Of course, this is not a proof. (I believe it follows from standard properties of free groups, but what I've written is not a proof.) But what I'm trying to get at here is that you shouldn't need to see explicit examples to be convinced that this is intuitively true. Undoubtedly writing down explicit examples (nice quotients of $C_n * C_m$) is probably the easiest way to answer this particular question, but for more general questions about the group generated by two elements of finite order (for example, does $a b a^{-1} b a$ have infinite order in $C_n * C_m$?) it's good to be aware that there is a goal you should be aiming for: to understand the specific group $C_n * C_m$.

As far as writing down explicit examples, here now is a chance to illustrate the value of thinking in terms of representation theory in the general sense. Take two random matrices of orders $n$ and $m$. Their product should have infinite order with probability $1$; in fact, they should generate $C_n * C_m$ with probability $1$. An easy way to generate such matrices is just to conjugate a matrix which obviously has order $n$ or $m$ (for example an appropriate permutation) by a random matrix.

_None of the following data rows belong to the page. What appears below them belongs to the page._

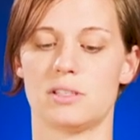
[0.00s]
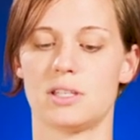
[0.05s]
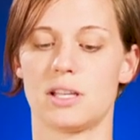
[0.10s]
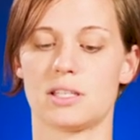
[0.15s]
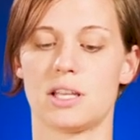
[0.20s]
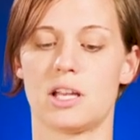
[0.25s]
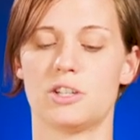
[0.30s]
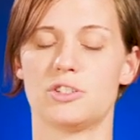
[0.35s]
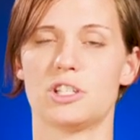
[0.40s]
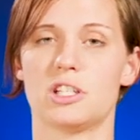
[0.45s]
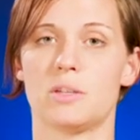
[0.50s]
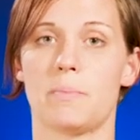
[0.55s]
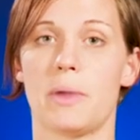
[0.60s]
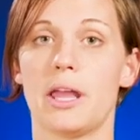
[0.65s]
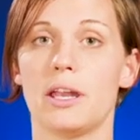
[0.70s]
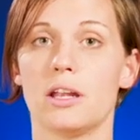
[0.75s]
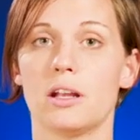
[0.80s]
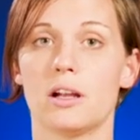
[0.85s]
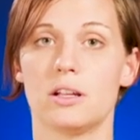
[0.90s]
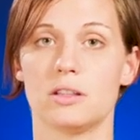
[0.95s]
600
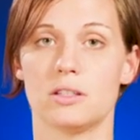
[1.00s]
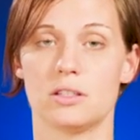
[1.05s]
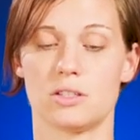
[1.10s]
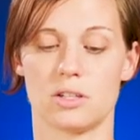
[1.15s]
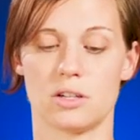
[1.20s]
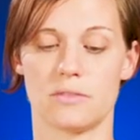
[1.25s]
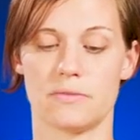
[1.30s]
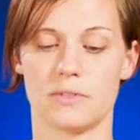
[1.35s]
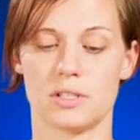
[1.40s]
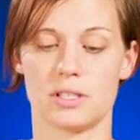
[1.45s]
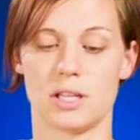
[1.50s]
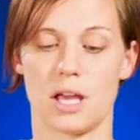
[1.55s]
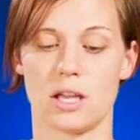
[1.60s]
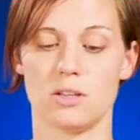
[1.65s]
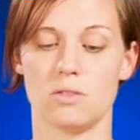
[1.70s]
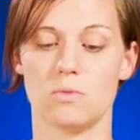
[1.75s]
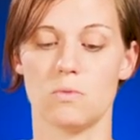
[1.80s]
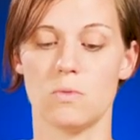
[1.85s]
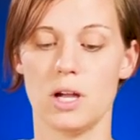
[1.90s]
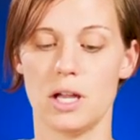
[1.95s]
depending on the surface
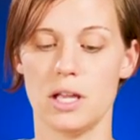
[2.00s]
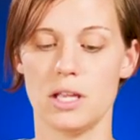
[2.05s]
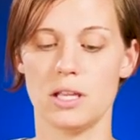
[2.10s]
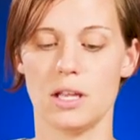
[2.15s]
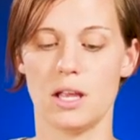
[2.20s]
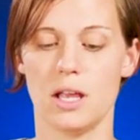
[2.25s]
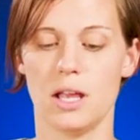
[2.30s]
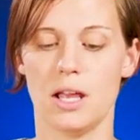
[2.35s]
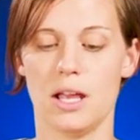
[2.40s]
that you want.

The value of doing this is that there are lots of easy-to-verify conditions which imply that a matrix has infinite order: for example, if it is a $d$-dimensional matrix with trace greater than $d$ in absolute value, then it must have infinite order (exercise). It is also surprisingly easy to guarantee that a $2 \times 2$ matrix has order $n > 2$: you just have to make sure that its characteristic polynomial is $x^2 - 2 \cos \frac{2\pi}{n} x + 1$, or equivalently that its determinant is $1$ and that its trace is $2 \cos \frac{2\pi}{n}$.

Let me illustrate with $n = m = 3$: we just need to find two matrices of determinant $1$ with trace $-1$ whose product has trace greater than $2$ in absolute value. In fact it's easy to generate families of such matrices: just take

$$A = \left[ \begin{array}{cc} a-1 & -(a^2-a+1) \\ 1 & -a \end{array} \right], B = \left[ \begin{array}{cc} b-1 & b^2-b+1 \\ -1 & -b \end{array} \right].$$

We compute that the trace of the product is $(a-1)(b-1) + (a^2 - a + 1) + (b^2 - b + 1) + ab$, which in particular is a large positive number as soon as $a, b$ themselves are large and positive. In fact all I had to do was guarantee that this wasn't a constant polynomial: any nonconstant polynomial takes on arbitrarily large values (exercise).

This same trick allows us to construct $2 \times 2$ matrices $A, B$ of orders $n, m$ such that their product has order $k$ for any triple $(n, m, k)$. The corresponding universal groups are called the von Dyck groups and are related to some interesting geometry.

Solution 4:

For product of two elements of finite order having infinite order, simple examples can be built as follows.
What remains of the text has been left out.